▶ Directions: Write each line below back out exactly, omitting its pictures.

▶ The input:
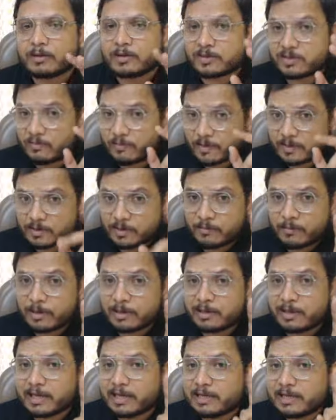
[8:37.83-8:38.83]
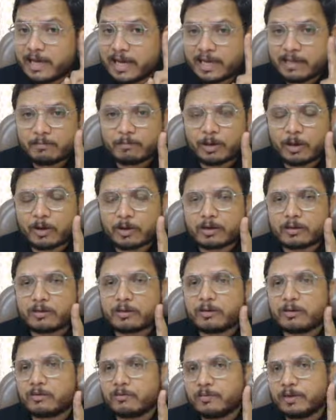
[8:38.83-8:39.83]
So first of all, in gain plot,
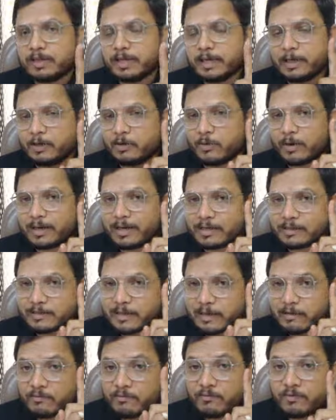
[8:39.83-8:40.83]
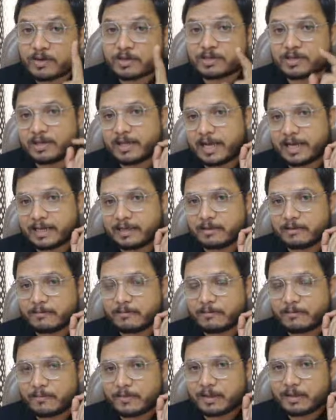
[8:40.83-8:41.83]
we need to understand first line.
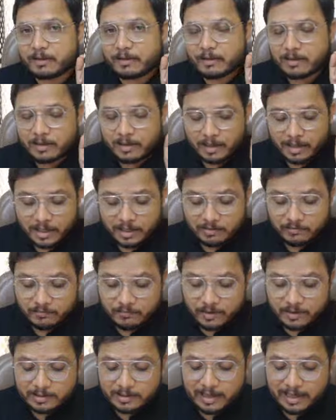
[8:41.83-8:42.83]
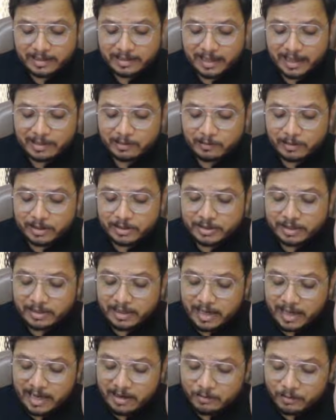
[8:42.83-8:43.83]
In first line calculation,
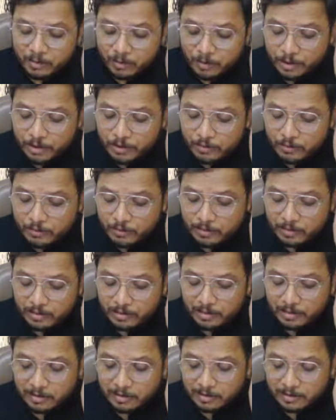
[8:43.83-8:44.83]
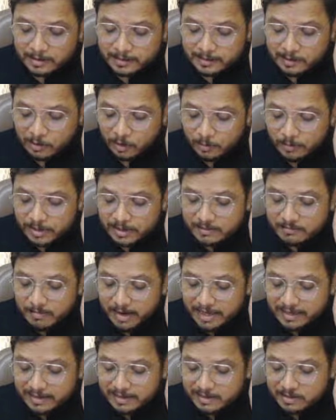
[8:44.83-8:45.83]
I have told you slope is
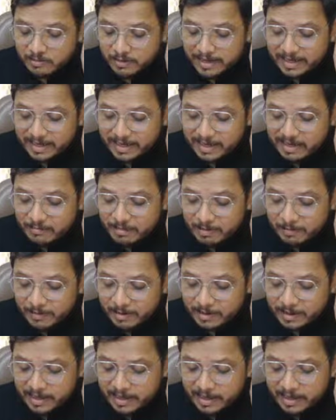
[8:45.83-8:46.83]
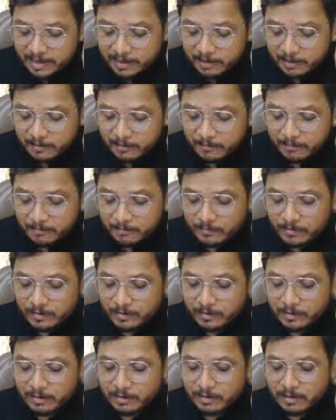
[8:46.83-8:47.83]
minus 20 dB per decade
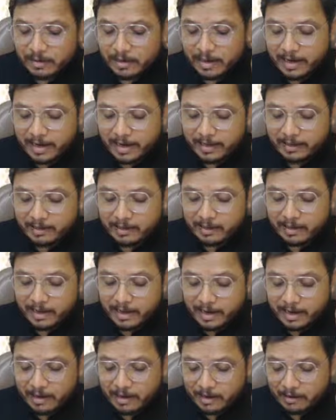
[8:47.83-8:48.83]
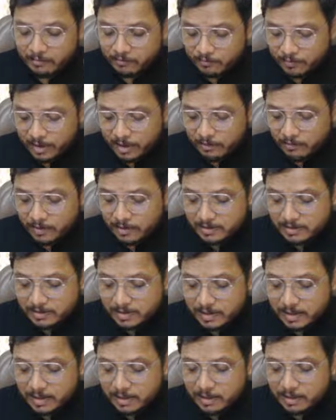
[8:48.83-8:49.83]
and
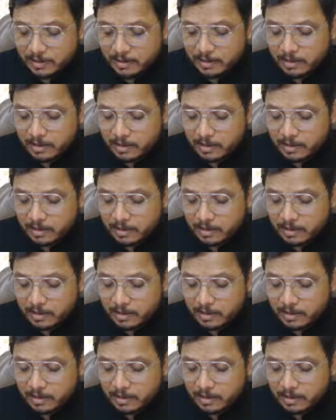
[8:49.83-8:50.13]
frequency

▶ Exercise result:
[8:37.83-8:38.83]
[8:38.83-8:39.83]
So first of all, in gain plot,
[8:39.83-8:40.83]
[8:40.83-8:41.83]
we need to understand first line.
[8:41.83-8:42.83]
[8:42.83-8:43.83]
In first line calculation,
[8:43.83-8:44.83]
[8:44.83-8:45.83]
I have told you slope is
[8:45.83-8:46.83]
[8:46.83-8:47.83]
minus 20 dB per decade
[8:47.83-8:48.83]
[8:48.83-8:49.83]
and
[8:49.83-8:50.13]
frequency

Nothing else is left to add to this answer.